Your top five authors:
Such an impossible question! I particularly admire writers from the late 19th and early 20th century--Edith Wharton (I can't even choose a favorite among Age of Innocence, House of Mirth and Ethan Frome), William Dean Howells (especially for The Rise of Silas Lapham and Hazard of New Fortunes) and Leo Tolstoy. They do it all--expose society's foibles, capture the manners of their time, effortlessly employ graceful and exacting prose, and concoct interesting plots, while keeping character and psychology--for me the essence of compelling fiction--at the center of their stories. And they were prolific--I admire that, too. I treasure Barbara Pym; how acutely and wryly and with what sympathy she recognizes and minutely defines the drama that fills even the most quotidian exchanges. (Of course, this also means I'm a Jane Austen devotee.) I'm overawed by the genius with which Virginia Woolf transforms ideas and sensations into words on paper. Gustav Flaubert must be on my list, since I think Madame Bovary is a perfect novel. Contemporary authors I'm nearly always delighted with include Alice Munro, Margaret Atwood, Kate Grenville, Kate Atkinson, Jane Smiley, Elizabeth Strout, Kazuo Ishiguro, David Lodge.... Is this more than five?
Book you've faked reading:
I kept Nixon Agonistes: The Crisis of the Self-Made Man by Garry Wills on the floor near my bed for literally years, moving it from Los Angeles to New York to New Hampshire, but I never actually finished it. I want to be the kind of person who devours exceptionally thoughtful and well-written nonfiction but to my dismay I'm apparently not. Yet.
Book you're an evangelist for:
Mrs. Bridge by Evan S. Connell--this masterpiece that crystallizes the emotions, attitudes and inchoate yearnings of an upper-middle-class housewife in prewar Kansas City keeps being resurrected and then seems to get lost again. William McPherson's elegant Testing the Current, which conveys the inevitable poignancy of growing up. Main Street by Sinclair Lewis and New Grub Street by George Gissing--both superb novels, at once funny and bleak, and filled with characters and incidents strikingly and uncomfortably true, by authors whose other works are flawed.
Book you've bought for the cover:
A new edition of The Great Gatsby by F. Scott Fitzgerald.
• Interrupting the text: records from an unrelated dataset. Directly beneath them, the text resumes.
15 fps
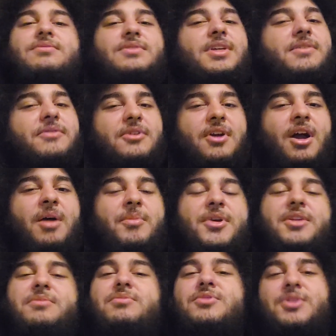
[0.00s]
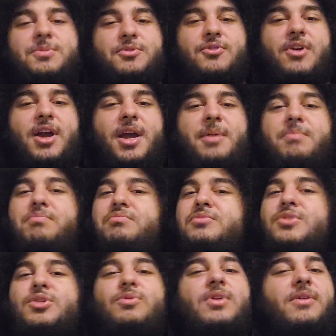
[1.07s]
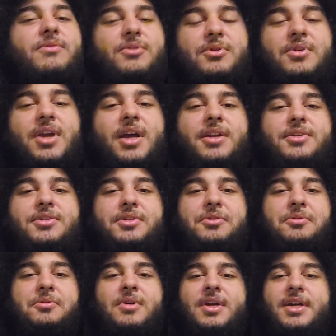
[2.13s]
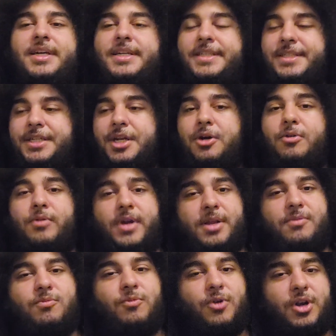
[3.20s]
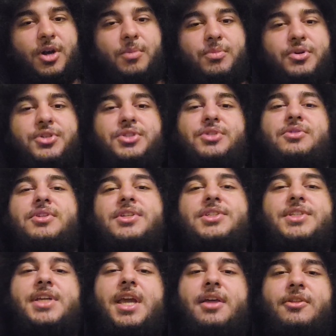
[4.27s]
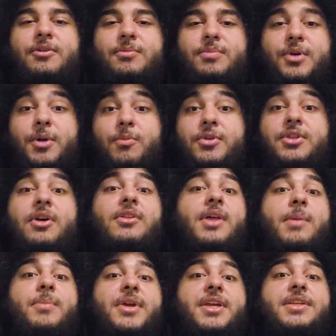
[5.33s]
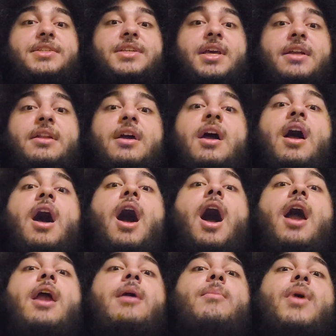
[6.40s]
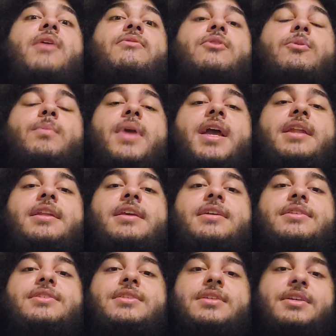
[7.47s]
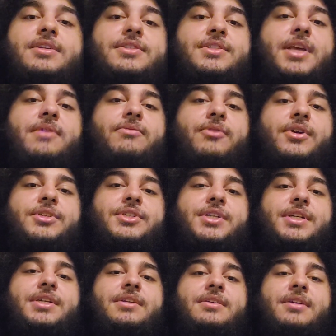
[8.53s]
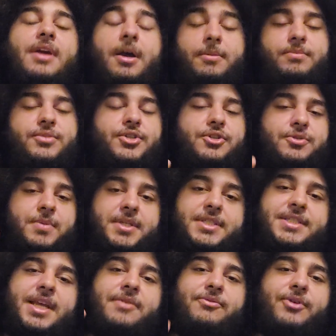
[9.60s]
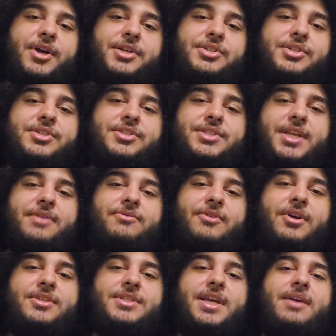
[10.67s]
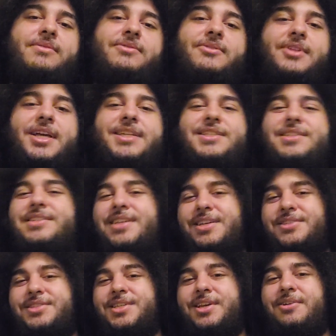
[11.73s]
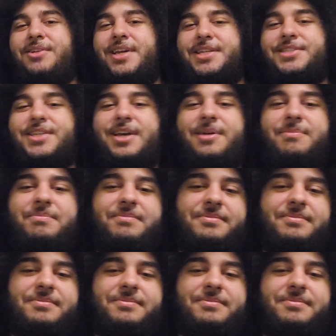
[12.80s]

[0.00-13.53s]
Leave a comment, subscribe, do whatever you got to do, and we're gonna push through this together. But with all that being said, I am AfroMandias. Stay fresh and stay frosty, Afrolytes. I'll see y'all next time.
The covers of Persephone Books and of new Virago hardcovers are particularly beautiful as well. I could also list those I've read most recently--The Tortoise and the Hare by Elizabeth Jenkins and Good Behaviour by Molly Keane--under a question like "Books that made you want to read everything else by their authors."
Book that changed your life:
Pride and Prejudice by Jane Austen and Jane Eyre by Charlotte Brontë. My mother gave me both these books when I was in seventh grade and I read them in the car driving from Wisconsin to Wyoming and back. (I almost missed the Badlands.) I'd feared that my reading life--the pleasure I felt at being sucked into the world of the book at hand--would end when I crossed into the realm of what I assumed to be dull adult literature (admittedly, a weird, reader-girl anxiety), and was immensely relieved to find that grown-up books were just as engrossing as the ones I'd always loved. Maybe these aren't books that changed my life so much as books that showed me that my life would never change.
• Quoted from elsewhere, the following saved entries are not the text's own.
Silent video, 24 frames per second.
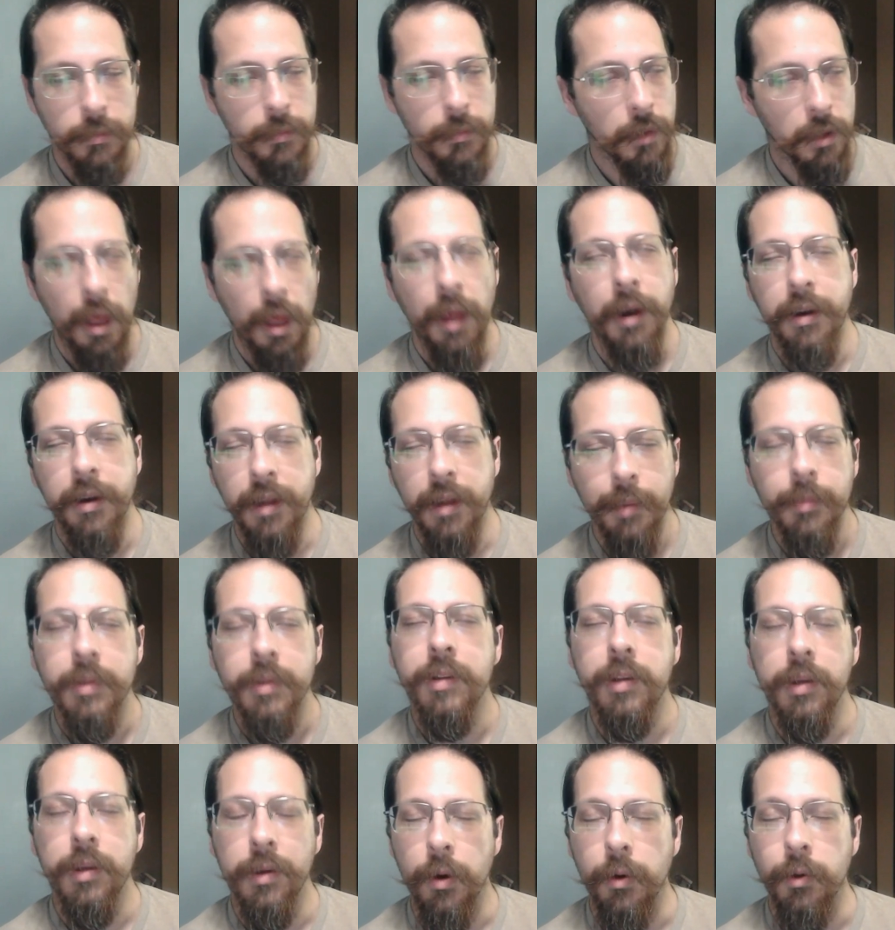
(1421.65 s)
A lot of
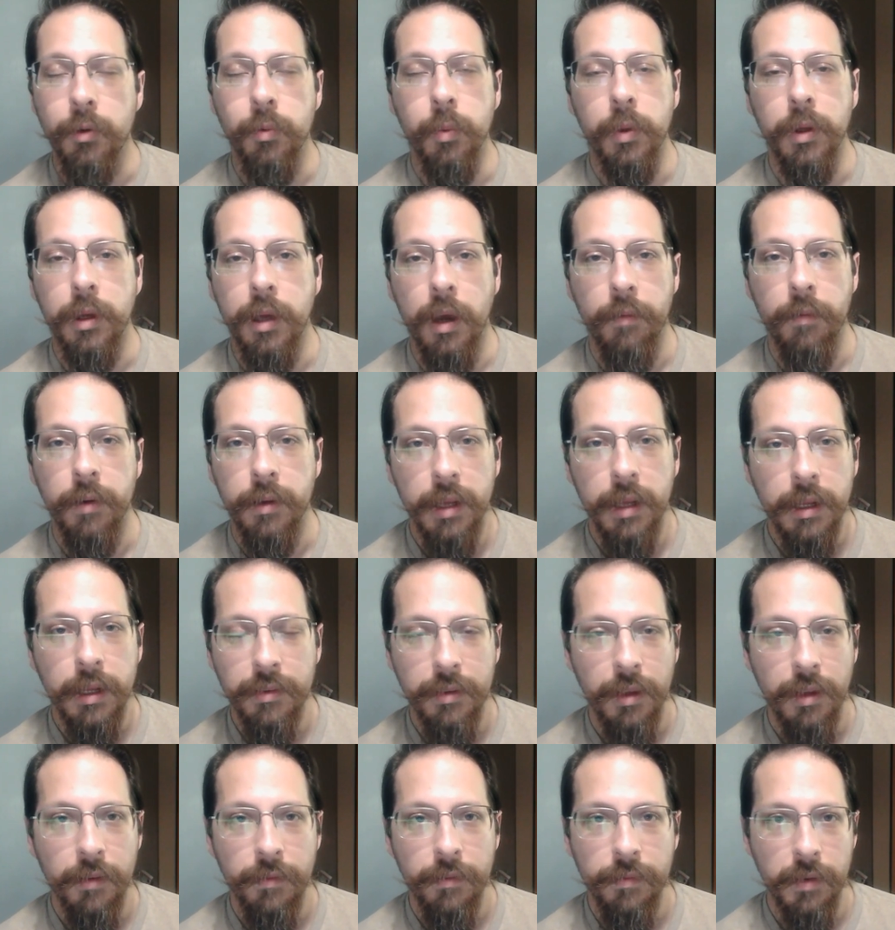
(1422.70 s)
times T Os will cover that
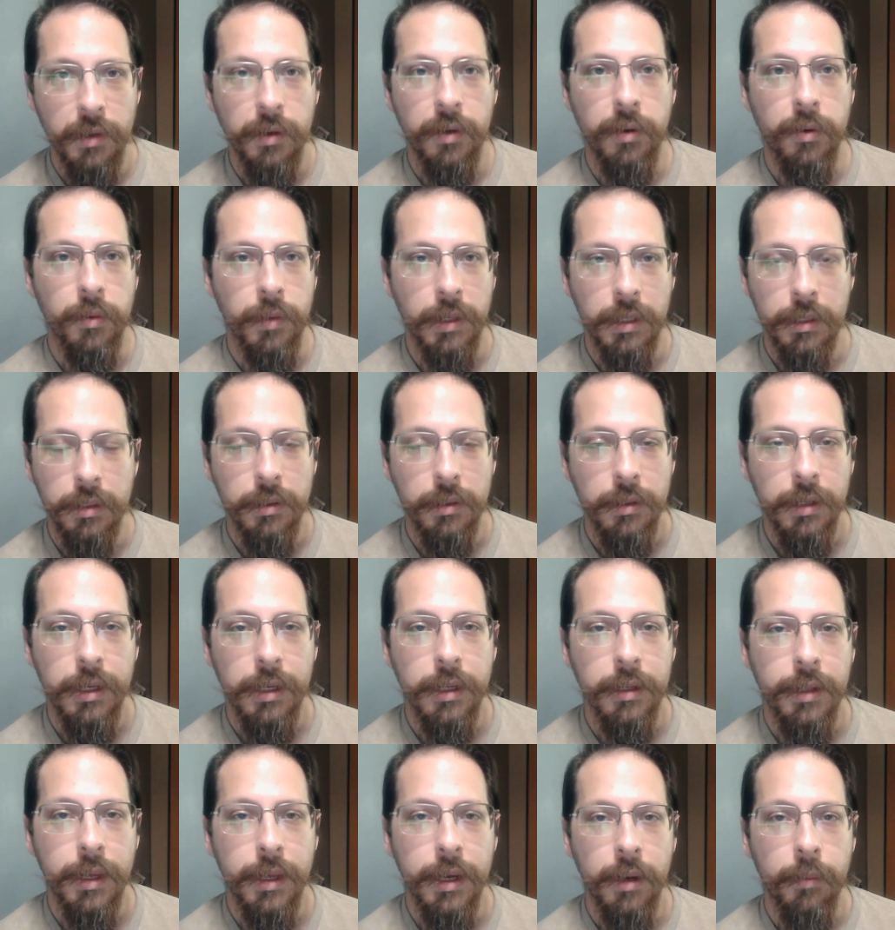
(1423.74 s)
stuff, you know, in,
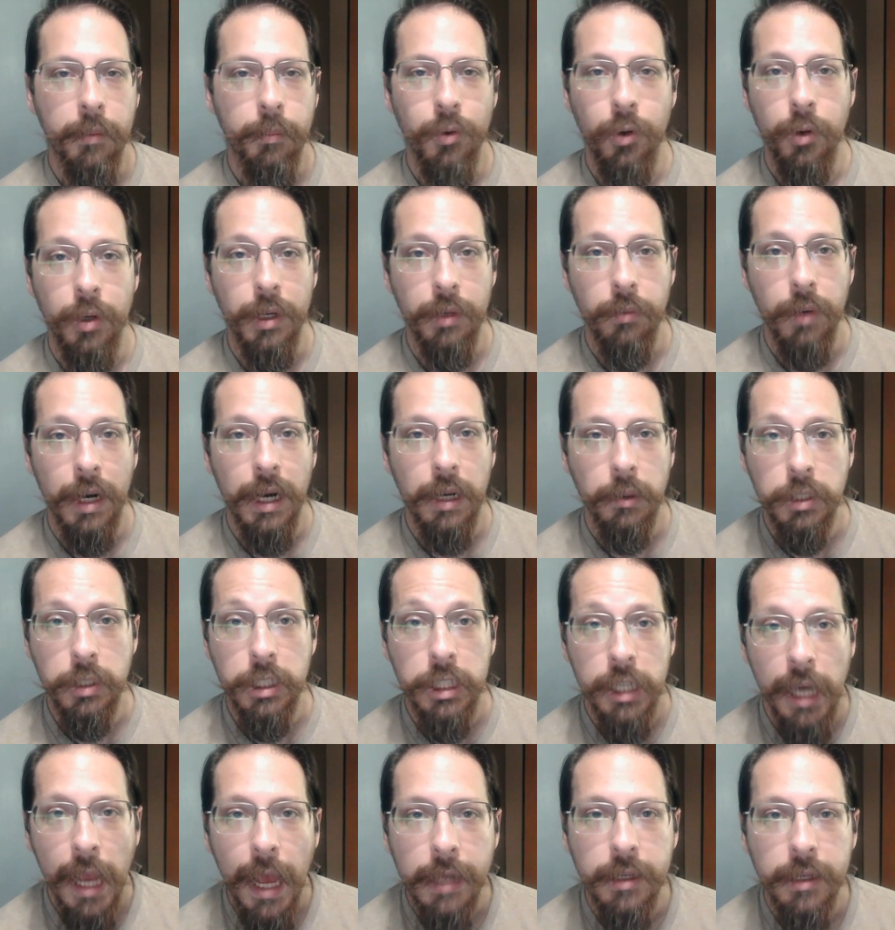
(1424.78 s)
in like a pre-round
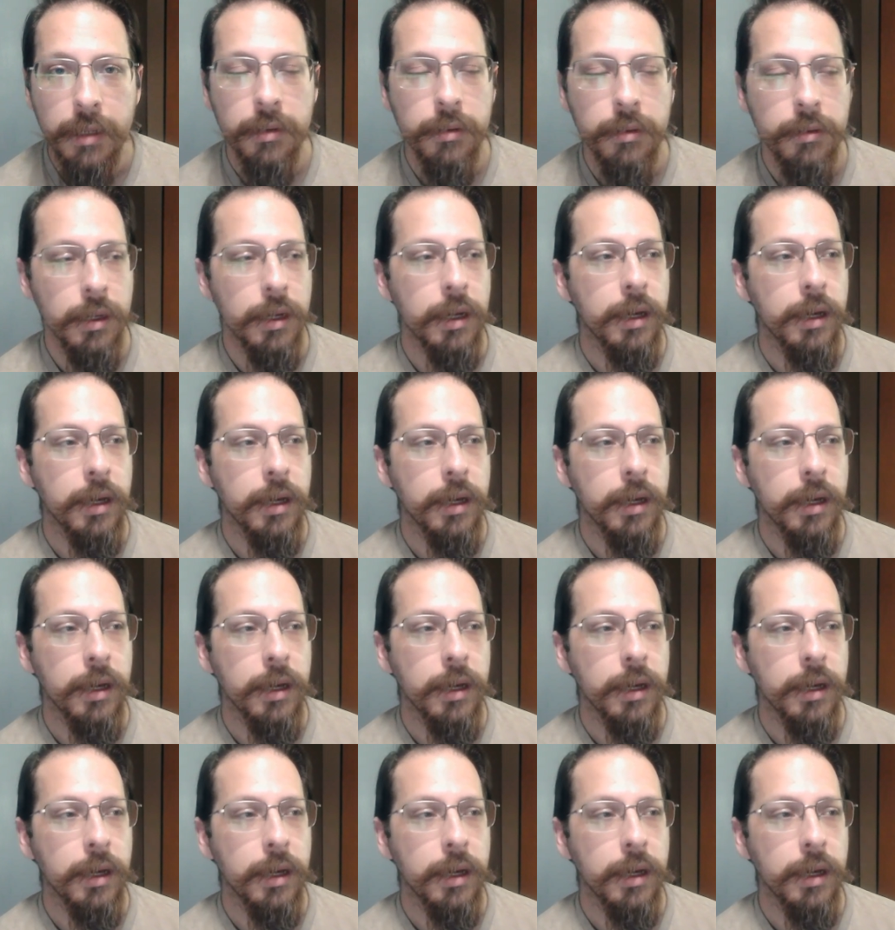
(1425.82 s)
chat.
Favorite line from a book:
"I am the blind date!" from In God We Trust (All Others Pay Cash) by Jean Shepherd. Reeling self-awareness following on the heels of hilarious self-delusion is Shepherd's hallmark. His books also fall into the category of "Favorite Stories to Read Aloud."
Book you most want to read again for the first time:
These would be books filled with delicious tension that have surprising but satisfyingly inevitable ends:
Behind the Scenes at the Museum by Kate Atkinson
Rebecca by Daphne de Maurier
The Postman Always Rings Twice by James M. Cain
Appointment in Samarra by John O'Hara.